Ultrastructural membrane dynamics of mouse and human cortical synapses

Abstract

Live human brain tissues provide unique opportunities for understanding synaptic transmission. Investigations have been limited to anatomy, electrophysiology, and protein localization-while crucial parameters such as synaptic vesicle dynamics were not visualized. Here we utilize zap-and-freeze time-resolved electron microscopy to overcome this hurdle. First, we validate the approach with acute mouse brain slices to demonstrate that slices can be stimulated to produce calcium signaling. Next, we show that synaptic vesicle endocytosis is induced in both mouse and human brain slices. Crucially, clathrin-free endocytic pits appear immediately next to the active zone, where ultrafast endocytosis normally occurs, and can be trapped at this location by a dynamin inhibitor. In both species a protein essential for ultrafast endocytosis, Dynamin 1xA, localizes to the region peripheral to the active zone, the putative endocytic zone, indicating a possible conserved mechanism between mouse and human. This approach has the potential to reveal dynamic, high-resolution information about synaptic membrane trafficking in intact human brain slices.

Keywords: 2-photon calcium imaging; Dynamin 1xA; cerebellum; cortex; high-pressure freezing; human neocortex; stimulated emission depletion microscopy; synaptic transmission; synaptic vesicle endocytosis; time-resolved electron microscopy; ultrafast endocytosis; zap-and-freeze.

Figure 1.. 2-photon calcium imaging of acute mouse cerebellar slices on the zap board.
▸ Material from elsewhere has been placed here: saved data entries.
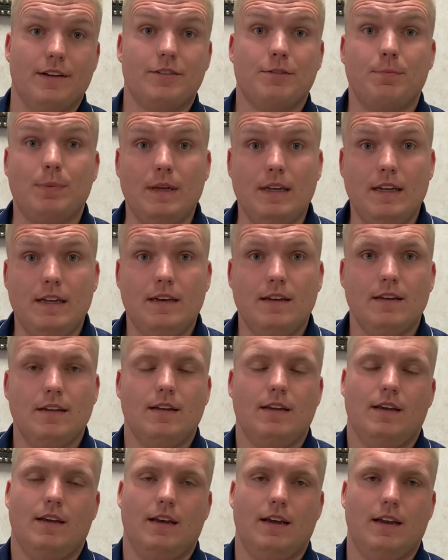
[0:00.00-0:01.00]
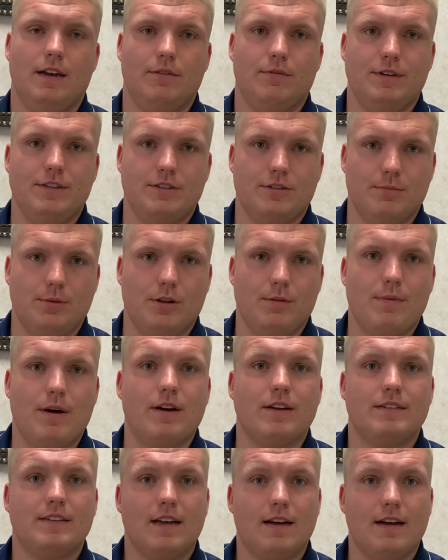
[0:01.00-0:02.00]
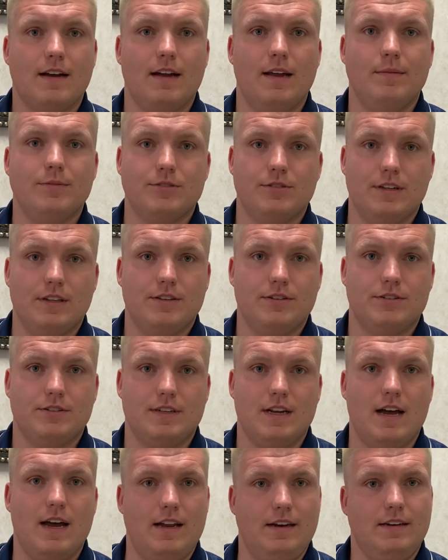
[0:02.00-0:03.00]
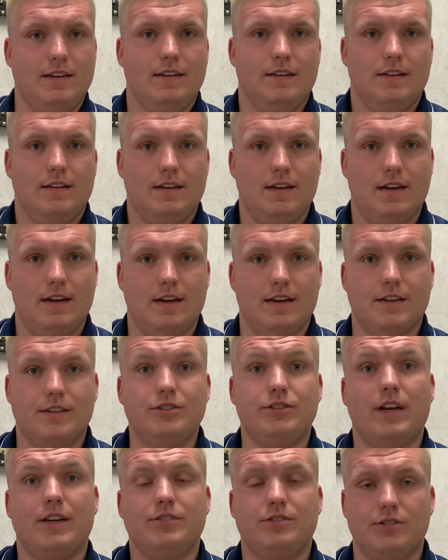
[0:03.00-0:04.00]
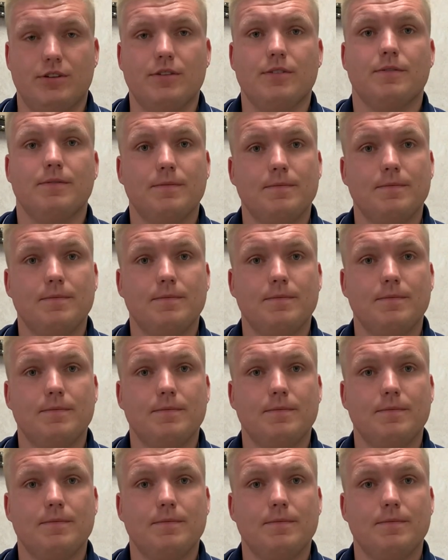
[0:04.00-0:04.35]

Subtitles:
speed and a reasonable amount of time so that there's not congestion.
(A) Acute mouse cerebellar slices were prepared by sectioning the cerebellar vermis horizontally to produce axons with known orientation. Arrow indicates vibratome cut direction. (B) A zap board enabling electrical stimulation in the Leica EM ICE high-pressure freezer. (C) Overlay image of a 6 mm wide rubber O-ring, two sapphire disks and a Mylar spacer ring in between two sapphire disks. When assembled, a specimen is sandwiched between the two sapphire disks. (D) A schematic showing another view of the assembly holding the slice in the zap board chamber. (E) Horizontal 100 μm cerebellar slice lying between two sapphire discs and a Mylar spacer ring for 2-photon imaging on the zap board. Parallel fibers (PF) from the ascending axons of granule cells (GCs) are in line with the electrical dipoles ((−) to (+)) and were imaged orthogonally in the line-scan mode (arrow, 3° deviated in this example). (F) Zoom-in image of a slice indicating the PFs in the molecular layer (ML), arising from GCs in the granule cell layer (GCL). An arrow depicts the orientation of the line scan. PCL: Purkinje cell layer. (G) Normalized Fura-2, AM signal after a single (1x) and two consecutive (2x, 50 ms apart) stimuli. (H) Polar coordinate plot of normalized Ca²⁺ signal vs. linescan / PF orientation. 0/180° account for PFs lying in line with the electrical dipole, while at 90/270° PFs lie orthogonally to the dipole. Circles indicate Ca²⁺ signal strength. n=25 slices from 4 mice. (I) Plot showing the normalized Ca²⁺ signal versus stimulus duration. Data are presented as mean ± SEM. n=10 slices from 2 mice. (J) Plot showing the normalized peak Ca²⁺ signal versus time after assembling the cerebellar slice in the zap board chamber for one stimulus and three stimuli at 20 Hz. Data are presented as mean ± SEM. n=11 slices from 2 mice (1 stimulus, black markers) and n=13 slices from 3 mice (3 stimuli, blue markers). Stars indicate a significant difference (Mann-Whitney U test, p = 0.02 for 2.5 minutes and p = 0.04 for 3.5 minutes).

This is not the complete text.